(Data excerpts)

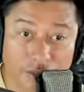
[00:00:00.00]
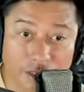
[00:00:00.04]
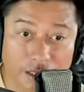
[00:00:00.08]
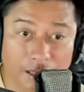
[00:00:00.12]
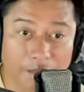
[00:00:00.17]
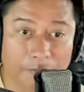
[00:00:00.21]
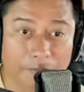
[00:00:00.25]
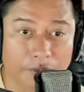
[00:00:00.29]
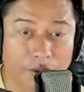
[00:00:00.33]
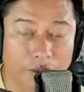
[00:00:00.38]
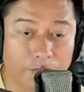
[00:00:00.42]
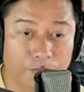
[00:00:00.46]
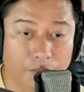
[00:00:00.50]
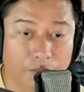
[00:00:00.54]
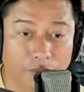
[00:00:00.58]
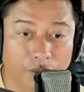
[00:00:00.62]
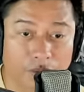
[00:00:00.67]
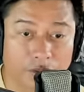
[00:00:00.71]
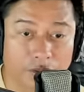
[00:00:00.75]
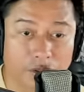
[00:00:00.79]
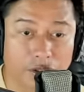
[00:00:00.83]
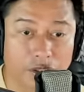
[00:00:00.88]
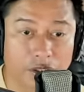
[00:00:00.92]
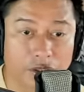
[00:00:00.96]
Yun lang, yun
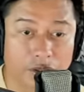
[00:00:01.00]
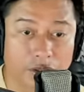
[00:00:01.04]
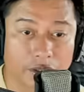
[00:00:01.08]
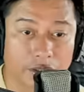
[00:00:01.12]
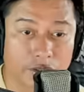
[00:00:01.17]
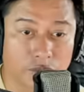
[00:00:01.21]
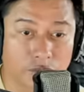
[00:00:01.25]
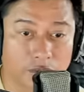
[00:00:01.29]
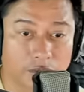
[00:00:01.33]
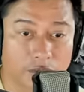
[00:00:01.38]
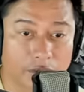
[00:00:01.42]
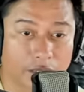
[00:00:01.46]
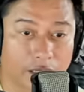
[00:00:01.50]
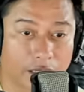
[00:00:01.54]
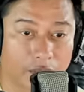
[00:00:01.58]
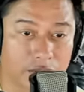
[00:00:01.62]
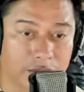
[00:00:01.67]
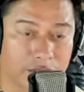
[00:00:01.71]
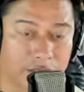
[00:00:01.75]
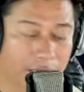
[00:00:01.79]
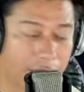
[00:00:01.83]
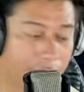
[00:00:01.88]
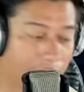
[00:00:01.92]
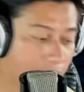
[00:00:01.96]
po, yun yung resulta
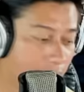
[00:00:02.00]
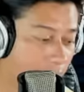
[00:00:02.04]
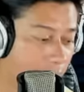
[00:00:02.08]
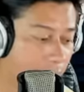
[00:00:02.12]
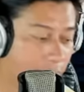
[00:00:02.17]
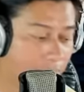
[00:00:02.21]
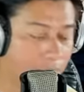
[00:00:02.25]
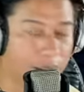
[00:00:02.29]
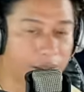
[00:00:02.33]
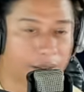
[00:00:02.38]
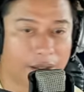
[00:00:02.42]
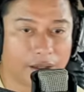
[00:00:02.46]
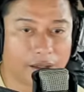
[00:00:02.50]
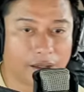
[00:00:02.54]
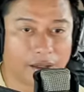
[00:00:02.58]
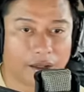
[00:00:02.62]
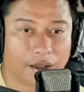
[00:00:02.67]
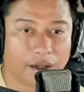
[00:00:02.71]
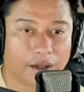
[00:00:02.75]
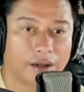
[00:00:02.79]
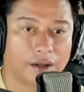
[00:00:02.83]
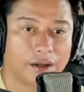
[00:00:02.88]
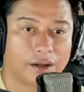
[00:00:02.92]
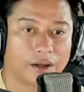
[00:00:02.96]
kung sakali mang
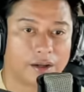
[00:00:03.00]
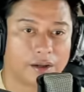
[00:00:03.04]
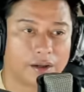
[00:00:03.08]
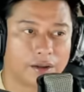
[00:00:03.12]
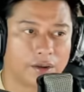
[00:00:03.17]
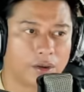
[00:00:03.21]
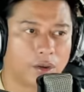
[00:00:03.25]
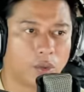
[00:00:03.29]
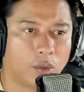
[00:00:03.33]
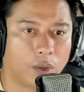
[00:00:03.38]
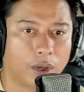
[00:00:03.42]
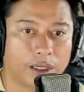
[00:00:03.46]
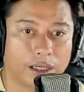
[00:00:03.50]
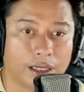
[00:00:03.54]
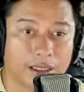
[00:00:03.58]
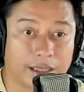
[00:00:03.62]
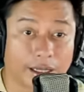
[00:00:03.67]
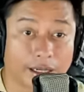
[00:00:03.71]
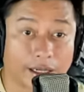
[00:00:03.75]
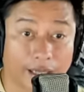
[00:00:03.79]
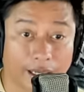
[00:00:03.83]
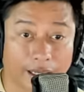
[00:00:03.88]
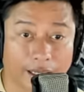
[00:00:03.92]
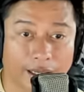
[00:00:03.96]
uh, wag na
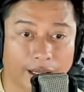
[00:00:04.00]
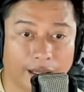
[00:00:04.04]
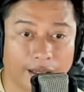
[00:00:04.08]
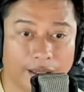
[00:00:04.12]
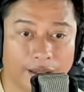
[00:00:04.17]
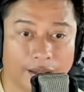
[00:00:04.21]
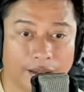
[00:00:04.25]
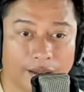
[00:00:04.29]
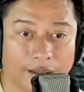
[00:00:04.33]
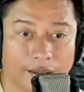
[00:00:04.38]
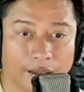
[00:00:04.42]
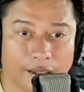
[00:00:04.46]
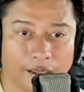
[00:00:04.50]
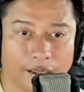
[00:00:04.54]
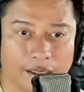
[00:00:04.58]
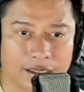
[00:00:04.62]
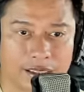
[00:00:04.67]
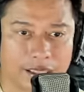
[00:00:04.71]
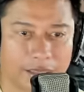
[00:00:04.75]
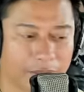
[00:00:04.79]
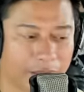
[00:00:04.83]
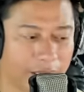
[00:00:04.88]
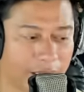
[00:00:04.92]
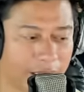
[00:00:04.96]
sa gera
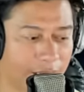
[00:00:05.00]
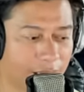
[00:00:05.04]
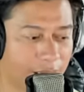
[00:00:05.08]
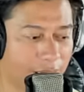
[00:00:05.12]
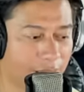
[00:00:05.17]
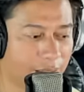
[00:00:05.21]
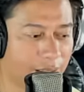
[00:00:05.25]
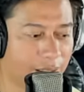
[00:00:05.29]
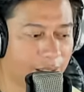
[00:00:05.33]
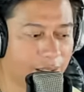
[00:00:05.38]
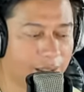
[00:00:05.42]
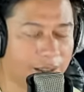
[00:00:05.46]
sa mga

**Exercise:** An exact copy of the records above is required, leaving out the pictures.

**Answer section:**
[00:00:00.00]
[00:00:00.04]
[00:00:00.08]
[00:00:00.12]
[00:00:00.17]
[00:00:00.21]
[00:00:00.25]
[00:00:00.29]
[00:00:00.33]
[00:00:00.38]
[00:00:00.42]
[00:00:00.46]
[00:00:00.50]
[00:00:00.54]
[00:00:00.58]
[00:00:00.62]
[00:00:00.67]
[00:00:00.71]
[00:00:00.75]
[00:00:00.79]
[00:00:00.83]
[00:00:00.88]
[00:00:00.92]
[00:00:00.96]
Yun lang, yun
[00:00:01.00]
[00:00:01.04]
[00:00:01.08]
[00:00:01.12]
[00:00:01.17]
[00:00:01.21]
[00:00:01.25]
[00:00:01.29]
[00:00:01.33]
[00:00:01.38]
[00:00:01.42]
[00:00:01.46]
[00:00:01.50]
[00:00:01.54]
[00:00:01.58]
[00:00:01.62]
[00:00:01.67]
[00:00:01.71]
[00:00:01.75]
[00:00:01.79]
[00:00:01.83]
[00:00:01.88]
[00:00:01.92]
[00:00:01.96]
po, yun yung resulta
[00:00:02.00]
[00:00:02.04]
[00:00:02.08]
[00:00:02.12]
[00:00:02.17]
[00:00:02.21]
[00:00:02.25]
[00:00:02.29]
[00:00:02.33]
[00:00:02.38]
[00:00:02.42]
[00:00:02.46]
[00:00:02.50]
[00:00:02.54]
[00:00:02.58]
[00:00:02.62]
[00:00:02.67]
[00:00:02.71]
[00:00:02.75]
[00:00:02.79]
[00:00:02.83]
[00:00:02.88]
[00:00:02.92]
[00:00:02.96]
kung sakali mang
[00:00:03.00]
[00:00:03.04]
[00:00:03.08]
[00:00:03.12]
[00:00:03.17]
[00:00:03.21]
[00:00:03.25]
[00:00:03.29]
[00:00:03.33]
[00:00:03.38]
[00:00:03.42]
[00:00:03.46]
[00:00:03.50]
[00:00:03.54]
[00:00:03.58]
[00:00:03.62]
[00:00:03.67]
[00:00:03.71]
[00:00:03.75]
[00:00:03.79]
[00:00:03.83]
[00:00:03.88]
[00:00:03.92]
[00:00:03.96]
uh, wag na
[00:00:04.00]
[00:00:04.04]
[00:00:04.08]
[00:00:04.12]
[00:00:04.17]
[00:00:04.21]
[00:00:04.25]
[00:00:04.29]
[00:00:04.33]
[00:00:04.38]
[00:00:04.42]
[00:00:04.46]
[00:00:04.50]
[00:00:04.54]
[00:00:04.58]
[00:00:04.62]
[00:00:04.67]
[00:00:04.71]
[00:00:04.75]
[00:00:04.79]
[00:00:04.83]
[00:00:04.88]
[00:00:04.92]
[00:00:04.96]
sa gera
[00:00:05.00]
[00:00:05.04]
[00:00:05.08]
[00:00:05.12]
[00:00:05.17]
[00:00:05.21]
[00:00:05.25]
[00:00:05.29]
[00:00:05.33]
[00:00:05.38]
[00:00:05.42]
[00:00:05.46]
sa mga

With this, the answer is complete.